### [Activity]
The copy must match the data word for word and contain no pictures.

### [Data to examine]

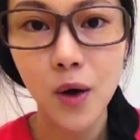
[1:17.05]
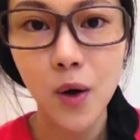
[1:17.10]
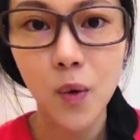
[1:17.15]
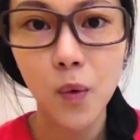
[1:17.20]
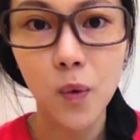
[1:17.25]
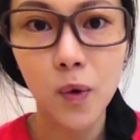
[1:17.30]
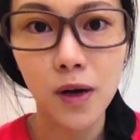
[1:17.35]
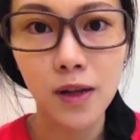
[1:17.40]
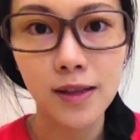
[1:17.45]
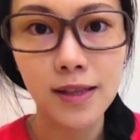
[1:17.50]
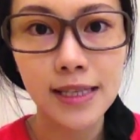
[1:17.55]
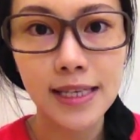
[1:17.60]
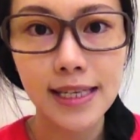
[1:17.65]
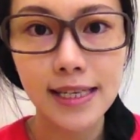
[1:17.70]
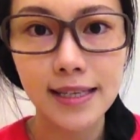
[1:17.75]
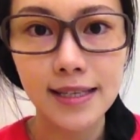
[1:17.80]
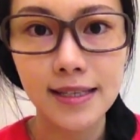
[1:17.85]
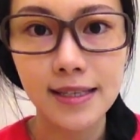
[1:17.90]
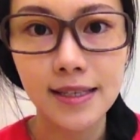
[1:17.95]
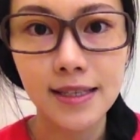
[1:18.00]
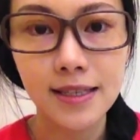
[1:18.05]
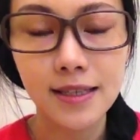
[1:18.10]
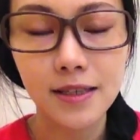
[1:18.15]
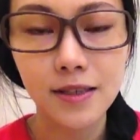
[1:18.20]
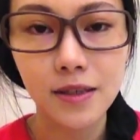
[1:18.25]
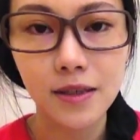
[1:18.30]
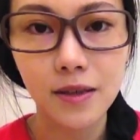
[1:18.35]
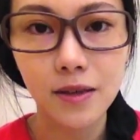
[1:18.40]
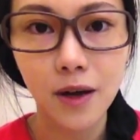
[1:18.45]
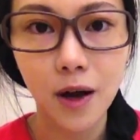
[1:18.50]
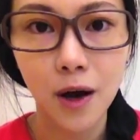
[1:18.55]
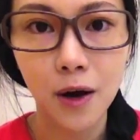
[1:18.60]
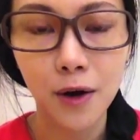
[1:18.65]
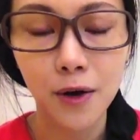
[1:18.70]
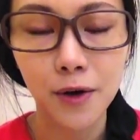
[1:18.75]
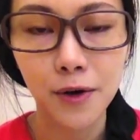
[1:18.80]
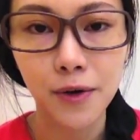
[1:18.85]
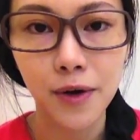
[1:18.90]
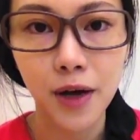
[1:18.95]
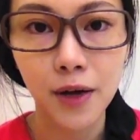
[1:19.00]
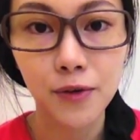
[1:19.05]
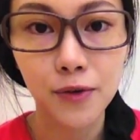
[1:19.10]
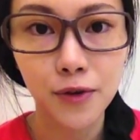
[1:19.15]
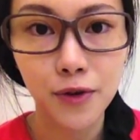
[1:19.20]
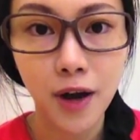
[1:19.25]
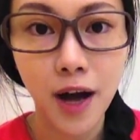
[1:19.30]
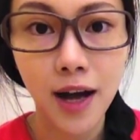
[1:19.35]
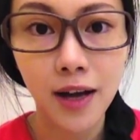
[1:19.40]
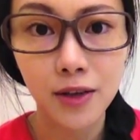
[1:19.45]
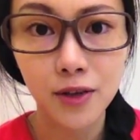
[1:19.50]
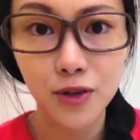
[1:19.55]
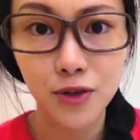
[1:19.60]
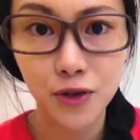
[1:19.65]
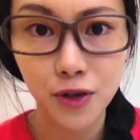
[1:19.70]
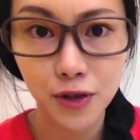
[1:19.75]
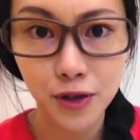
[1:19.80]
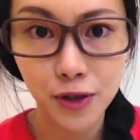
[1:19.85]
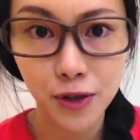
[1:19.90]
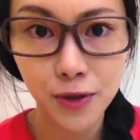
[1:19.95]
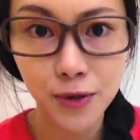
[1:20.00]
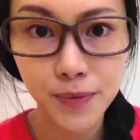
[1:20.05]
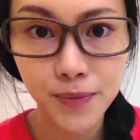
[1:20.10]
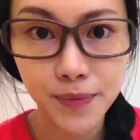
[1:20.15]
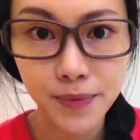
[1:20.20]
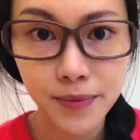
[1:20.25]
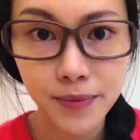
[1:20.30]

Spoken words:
One is our under eye circle,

### [Response to the exercise]
[1:17.05]
[1:17.10]
[1:17.15]
[1:17.20]
[1:17.25]
[1:17.30]
[1:17.35]
[1:17.40]
[1:17.45]
[1:17.50]
[1:17.55]
[1:17.60]
[1:17.65]
[1:17.70]
[1:17.75]
[1:17.80]
[1:17.85]
[1:17.90]
[1:17.95]
[1:18.00]
[1:18.05]
[1:18.10]
[1:18.15]
[1:18.20]
[1:18.25]
[1:18.30]
[1:18.35]
[1:18.40]
[1:18.45]
[1:18.50]
[1:18.55]
[1:18.60]
[1:18.65]
[1:18.70]
[1:18.75]
[1:18.80]
[1:18.85]
[1:18.90]
[1:18.95]
[1:19.00]
[1:19.05]
[1:19.10]
[1:19.15]
[1:19.20]
[1:19.25]
[1:19.30]
[1:19.35]
[1:19.40]
[1:19.45]
[1:19.50]
[1:19.55]
[1:19.60]
[1:19.65]
[1:19.70]
[1:19.75]
[1:19.80]
[1:19.85]
[1:19.90]
[1:19.95]
[1:20.00]
[1:20.05]
[1:20.10]
[1:20.15]
[1:20.20]
[1:20.25]
[1:20.30]

Spoken words:
One is our under eye circle,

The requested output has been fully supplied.